Louisiana District Court Finds TCPA Robocall Prohibition Unconstitutional Prior to July 2020

On September 28, 2020, Judge Martin C. Feldman of the United States District Court for the Eastern District of Louisiana issued an important decision that could impact Telephone Consumer Protection Act (TCPA) litigation involving alleged robocalls across the United States.  See Creasy v. Charter Commc’ns, Inc., No. 20-cv-1199, 2020 WL 5761117, at *2 (E.D. La. Sept. 28, 2020).  Specifically, Judge Feldman ruled that the TCPA provision banning robocalls, 47 U.S.C. § 227(b)(1)(A)(iii), was unconstitutional in its entirety during the roughly five-year period beginning in November of 2015, when Congress amended the TCPA to create a government-debt exception to the robocall prohibition, through July 6, 2020, when the United States Supreme Court declared the government-debt exception unconstitutional and severed it from the rest of the statute in Barr v.
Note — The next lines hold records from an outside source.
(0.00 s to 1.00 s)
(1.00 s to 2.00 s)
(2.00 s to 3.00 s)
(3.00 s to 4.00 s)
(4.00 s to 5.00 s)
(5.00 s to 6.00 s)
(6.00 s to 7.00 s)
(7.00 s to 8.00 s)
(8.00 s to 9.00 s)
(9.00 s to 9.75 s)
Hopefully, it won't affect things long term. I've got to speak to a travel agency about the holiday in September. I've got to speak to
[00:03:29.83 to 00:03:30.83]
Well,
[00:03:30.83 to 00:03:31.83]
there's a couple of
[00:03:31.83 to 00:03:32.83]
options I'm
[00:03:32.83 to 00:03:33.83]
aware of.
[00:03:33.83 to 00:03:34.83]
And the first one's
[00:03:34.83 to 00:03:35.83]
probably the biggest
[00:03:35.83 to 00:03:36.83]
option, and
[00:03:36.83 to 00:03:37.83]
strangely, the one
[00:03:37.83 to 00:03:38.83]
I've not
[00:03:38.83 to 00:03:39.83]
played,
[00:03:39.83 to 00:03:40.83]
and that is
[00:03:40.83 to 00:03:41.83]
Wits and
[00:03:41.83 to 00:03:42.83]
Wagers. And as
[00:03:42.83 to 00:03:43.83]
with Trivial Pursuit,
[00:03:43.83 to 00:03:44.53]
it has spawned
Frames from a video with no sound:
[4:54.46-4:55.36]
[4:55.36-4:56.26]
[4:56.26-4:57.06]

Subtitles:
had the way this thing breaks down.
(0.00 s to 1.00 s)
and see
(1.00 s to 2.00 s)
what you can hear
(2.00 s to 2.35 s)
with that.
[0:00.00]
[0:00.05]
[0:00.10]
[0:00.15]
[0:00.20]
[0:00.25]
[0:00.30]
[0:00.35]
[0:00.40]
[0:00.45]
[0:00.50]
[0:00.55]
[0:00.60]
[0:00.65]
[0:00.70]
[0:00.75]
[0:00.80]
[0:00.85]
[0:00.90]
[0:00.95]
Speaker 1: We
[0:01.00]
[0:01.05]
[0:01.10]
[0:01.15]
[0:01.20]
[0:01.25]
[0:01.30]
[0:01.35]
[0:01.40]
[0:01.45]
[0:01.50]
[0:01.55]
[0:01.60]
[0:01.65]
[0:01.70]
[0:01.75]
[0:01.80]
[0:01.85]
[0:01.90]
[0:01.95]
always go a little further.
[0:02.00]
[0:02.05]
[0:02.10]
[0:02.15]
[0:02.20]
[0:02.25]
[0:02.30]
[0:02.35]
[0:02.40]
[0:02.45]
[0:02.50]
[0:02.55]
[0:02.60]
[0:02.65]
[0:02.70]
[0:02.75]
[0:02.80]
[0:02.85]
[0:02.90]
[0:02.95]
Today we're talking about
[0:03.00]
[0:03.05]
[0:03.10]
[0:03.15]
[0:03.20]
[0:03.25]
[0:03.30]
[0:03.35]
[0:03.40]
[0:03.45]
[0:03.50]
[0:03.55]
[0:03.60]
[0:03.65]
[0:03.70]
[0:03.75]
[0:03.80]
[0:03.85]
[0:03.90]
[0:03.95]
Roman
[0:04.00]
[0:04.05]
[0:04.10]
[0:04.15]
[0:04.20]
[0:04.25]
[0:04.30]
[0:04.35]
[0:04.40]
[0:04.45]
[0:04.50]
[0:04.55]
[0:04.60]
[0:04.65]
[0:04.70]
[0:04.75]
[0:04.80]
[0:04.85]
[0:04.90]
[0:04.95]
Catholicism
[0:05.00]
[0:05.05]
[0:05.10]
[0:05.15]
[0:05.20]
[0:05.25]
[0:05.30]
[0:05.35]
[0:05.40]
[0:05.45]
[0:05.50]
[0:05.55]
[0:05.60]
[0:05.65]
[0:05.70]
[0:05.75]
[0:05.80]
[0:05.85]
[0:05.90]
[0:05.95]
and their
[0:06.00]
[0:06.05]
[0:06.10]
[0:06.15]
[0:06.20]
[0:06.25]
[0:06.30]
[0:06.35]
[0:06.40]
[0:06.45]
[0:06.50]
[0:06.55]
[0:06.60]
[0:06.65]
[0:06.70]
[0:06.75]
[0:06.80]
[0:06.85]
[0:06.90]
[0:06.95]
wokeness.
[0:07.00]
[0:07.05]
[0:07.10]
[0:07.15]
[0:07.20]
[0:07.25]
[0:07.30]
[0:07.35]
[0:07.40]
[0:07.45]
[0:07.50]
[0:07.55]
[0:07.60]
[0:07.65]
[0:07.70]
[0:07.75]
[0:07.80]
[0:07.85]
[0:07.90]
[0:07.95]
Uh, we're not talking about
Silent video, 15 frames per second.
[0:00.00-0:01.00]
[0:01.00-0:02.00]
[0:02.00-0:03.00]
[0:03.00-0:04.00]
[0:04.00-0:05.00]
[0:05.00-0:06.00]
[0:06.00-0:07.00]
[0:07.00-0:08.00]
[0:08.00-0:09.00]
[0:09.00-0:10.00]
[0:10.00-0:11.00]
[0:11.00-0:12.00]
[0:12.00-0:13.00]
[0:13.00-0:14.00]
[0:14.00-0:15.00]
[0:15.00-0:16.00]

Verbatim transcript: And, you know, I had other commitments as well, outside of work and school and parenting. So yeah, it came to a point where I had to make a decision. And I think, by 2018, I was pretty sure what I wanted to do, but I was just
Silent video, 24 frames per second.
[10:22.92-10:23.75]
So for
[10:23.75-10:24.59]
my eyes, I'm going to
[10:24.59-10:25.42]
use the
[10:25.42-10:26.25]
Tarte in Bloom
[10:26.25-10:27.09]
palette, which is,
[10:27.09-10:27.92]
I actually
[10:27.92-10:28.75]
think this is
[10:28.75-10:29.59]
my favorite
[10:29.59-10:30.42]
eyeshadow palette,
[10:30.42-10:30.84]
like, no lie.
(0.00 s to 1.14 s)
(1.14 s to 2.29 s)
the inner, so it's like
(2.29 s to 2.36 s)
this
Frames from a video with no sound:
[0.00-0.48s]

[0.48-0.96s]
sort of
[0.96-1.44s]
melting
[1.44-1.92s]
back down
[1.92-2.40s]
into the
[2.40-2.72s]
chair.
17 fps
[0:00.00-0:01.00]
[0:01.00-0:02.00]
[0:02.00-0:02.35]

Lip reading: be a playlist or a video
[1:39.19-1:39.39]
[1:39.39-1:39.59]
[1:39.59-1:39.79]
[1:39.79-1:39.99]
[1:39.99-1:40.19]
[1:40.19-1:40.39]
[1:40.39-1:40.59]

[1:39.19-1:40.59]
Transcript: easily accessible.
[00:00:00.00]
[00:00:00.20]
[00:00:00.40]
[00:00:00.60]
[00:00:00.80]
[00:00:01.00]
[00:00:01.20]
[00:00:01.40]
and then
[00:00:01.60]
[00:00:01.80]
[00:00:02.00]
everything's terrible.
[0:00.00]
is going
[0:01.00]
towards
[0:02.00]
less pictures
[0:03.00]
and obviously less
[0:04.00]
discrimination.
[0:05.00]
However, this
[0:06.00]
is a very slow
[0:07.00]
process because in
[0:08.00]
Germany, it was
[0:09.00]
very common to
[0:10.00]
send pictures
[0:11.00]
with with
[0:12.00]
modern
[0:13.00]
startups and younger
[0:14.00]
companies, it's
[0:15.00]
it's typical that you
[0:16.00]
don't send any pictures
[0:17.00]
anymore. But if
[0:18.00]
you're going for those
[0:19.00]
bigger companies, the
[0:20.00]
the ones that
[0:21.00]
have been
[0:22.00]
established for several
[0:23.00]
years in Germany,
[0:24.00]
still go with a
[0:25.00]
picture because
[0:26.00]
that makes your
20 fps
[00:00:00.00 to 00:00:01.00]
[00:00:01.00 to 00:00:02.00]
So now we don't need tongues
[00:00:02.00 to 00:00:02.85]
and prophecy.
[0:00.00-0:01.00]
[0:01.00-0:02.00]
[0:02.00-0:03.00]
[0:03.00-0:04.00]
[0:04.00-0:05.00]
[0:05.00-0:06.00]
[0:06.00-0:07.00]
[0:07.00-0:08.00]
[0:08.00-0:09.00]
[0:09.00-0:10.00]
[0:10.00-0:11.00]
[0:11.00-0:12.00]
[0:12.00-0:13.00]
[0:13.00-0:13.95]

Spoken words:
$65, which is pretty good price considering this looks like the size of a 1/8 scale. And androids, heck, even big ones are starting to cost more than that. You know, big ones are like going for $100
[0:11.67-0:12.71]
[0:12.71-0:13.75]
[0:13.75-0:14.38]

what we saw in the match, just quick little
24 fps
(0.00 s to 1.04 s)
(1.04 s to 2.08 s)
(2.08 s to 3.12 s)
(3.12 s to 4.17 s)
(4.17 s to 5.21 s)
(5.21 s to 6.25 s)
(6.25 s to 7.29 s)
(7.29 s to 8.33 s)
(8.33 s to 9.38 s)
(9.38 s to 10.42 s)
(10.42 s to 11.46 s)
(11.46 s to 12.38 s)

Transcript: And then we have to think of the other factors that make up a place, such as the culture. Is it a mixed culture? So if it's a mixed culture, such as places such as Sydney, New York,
American Association of Political Consultants, Inc, 140 S. Ct. 2335 (2020).  Judge Feldman explained as follows:


Congress’s 2015 enactment of the government-debt exception rendered § 227(b)(1)(A)(iii) an unconstitutional content-based restriction on speech. In the years preceding Congress’s addition of the exception, § 227(b)(1)(A)(iii) did not discriminate on the content of robocalls, and was, as the Supreme Court has observed, a constitutional time-place-manner restriction on speech.  Likewise, now that [American Association of Political Consultants] has done away with the offending exception, § 227(b)(1)(A)(iii) figures to remain good law in the years to come.  However, in the years in which § 227(b)(1)(A)(iii) permitted robocalls of one category of content (government-debt collection) while prohibiting robocalls of all other categories of content, the entirety of the provision was, indeed, unconstitutional.

Creasy, 2020 WL 5761117, at *2.  Out of the 130 TCPA violations alleged by Plaintiff Creasy, Judge Feldman found that the court lacked subject matter jurisdiction in 129 of them (only one violation allegedly occurred after July 6, 2020) because “federal courts lack authority to enforce violations of unconstitutional laws.”  Id. at *2-3.  Accordingly, he granted the defendant’s motion to dismiss with respect to all TCPA violations alleged to have occurred prior to July 6, 2020.  Id. at *8.

Judge Feldman’s opinion is likely to figure prominently in TCPA lawsuits involving unsolicited automated calls and texts made between November 2015 and July 2020.  By framing his ruling in terms of subject matter jurisdiction—which must be present at all stages of litigation and cannot be waived—the opinion provides TCPA defendants in active litigation an avenue to immediately challenge allegedly unlawful robocalls made during the November 2015 to July 2020 period, regardless of the procedural posture of the case.  Given the TCPA’s four-year statute of limitations, this argument is likely to be available in a significant number of active cases involving unsolicited automated calls and texts.  For its clients involved in TCPA litigation, Goodwin is monitoring whether Judge Feldman’s opinion is adopted by other federal courts.